Liberace first learned he was HIV positive in the summer of 1985.1 According to Cary-James, the discovery was made during a routine medical examination in which Liberace was told that he’d not only tested positive for the virus, but had also exposed James to its dangers.2 Horrified and guilt-ridden, Liberace immediately began to retreat back inside the glass closet he’d only just begun to come out of, begging Cary-James not to share the truth of their diagnoses with anyone, and vehemently denying he had the virus to friends, fans, and the mass media.3 “False rumors [have] started to circulate about my health,” he wrote in his last book The Wonderful Private World of Liberace. “According to the gossips, you name it, and I had it. Let me assure you, I’ve never felt better in my life!”4
But despite Liberace’s best efforts to convince the world that he was feeling better than ever, rumors about his worsening health continued to proliferate.
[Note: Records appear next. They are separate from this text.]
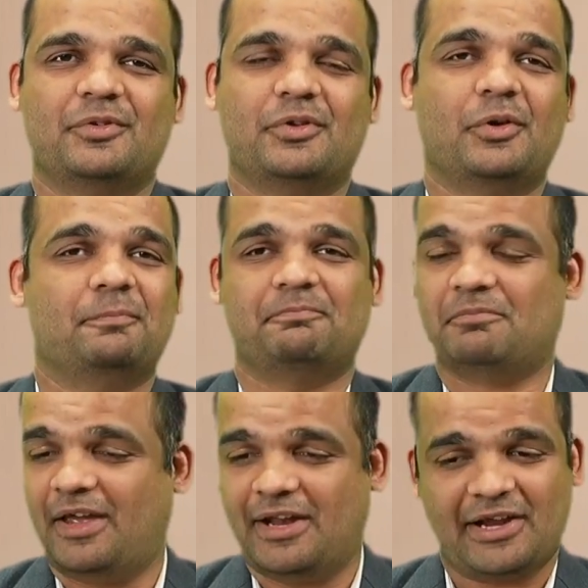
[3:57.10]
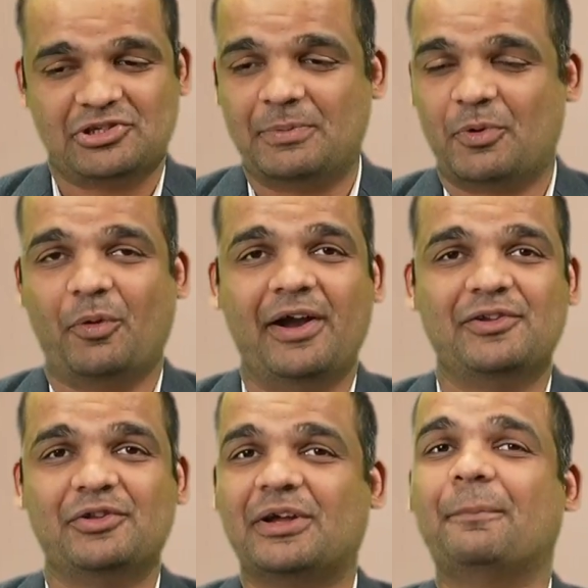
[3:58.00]
So it actually provides
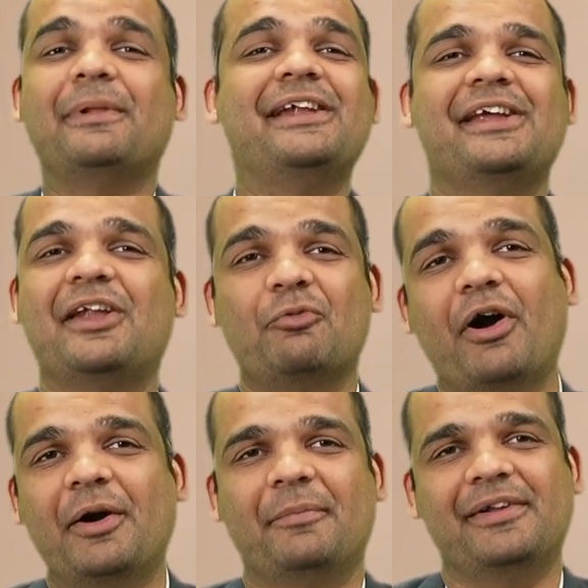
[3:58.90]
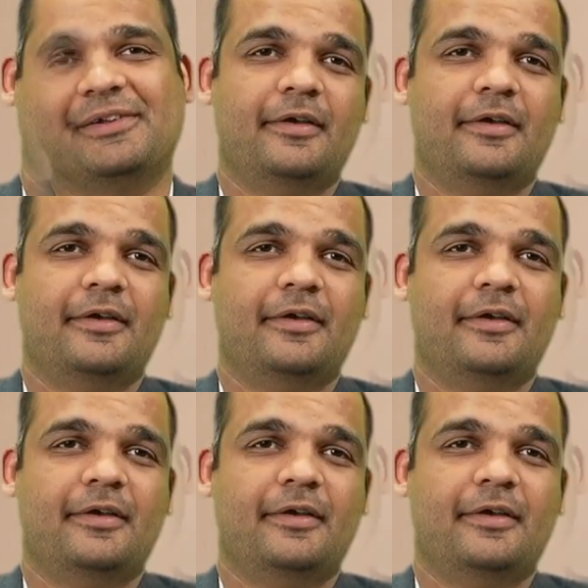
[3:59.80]
you the complete environment.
Tabloids like Star magazine set the tone for unethical reporting on Liberace’s condition when they made the bold (and likely illegal) decision to publish his and Cary-James’ leaked hospital admittance records in 1985.5 Other outlets like The National Enquirer stuck to speculation and gossip from “inside sources” only, chalking Liberace’s noticeable weight loss up to a possible battle with cancer or HIV.6 “Liberace was once robust and healthy,” the Enquirer reported in 1987. “Today, he’s lost a lot of weight and looks gaunt.”7

(Photo credit: The National Enquirer)
Fan and media speculation about Liberace’s health would come to a head on January 24th, 1987 when the Las Vegas Sun became the first publication to “officially” report that Liberace was dying from AIDS.8 The Sun‘s report was published without Liberace’s consent, and took on a bizarre, almost patronizing tone which Liberace biographer Darden Asbury Pyron described as “an Orwellian combination of sympathy, concern, and morbid curiosity.”9 Prior to its report on January 24th, the Sun had also published a piece on January 14th baiting Liberace to come forward on his “own” or risk the Sun doing it for him.10 “In lonely desperation one of entertainment’s brightest stars has sealed himself from the rest of the world because he cannot or will not face the fact that he might be dying from AIDS,” editor Hank Greenspun wrote. “We urge the victim to face reality with courage and determination to lick the disease if there is a way.”11
Although fatally ill by the time the Sun’s second report hit shelves, Liberace remained defiant in the lead up to its publication, directing his attorney to sue anyone who claimed he had AIDS, and directing his publicists and manager to insist he was suffering from anemia after experimenting with a failed “watermelon diet” in 1985.12 It wasn’t until the Riverside County coroner, Ray Carrillo, ordered an official investigation into Liberace’s death in 1987 that that the world would finally learn the truth Cary-James had dutifully protected since 1985: Liberace was, in fact, a “victim of deadly AIDS.”1314

(Photo credit: Las Vegas Sun)

(Photo credit: The Belleville-News Democrat)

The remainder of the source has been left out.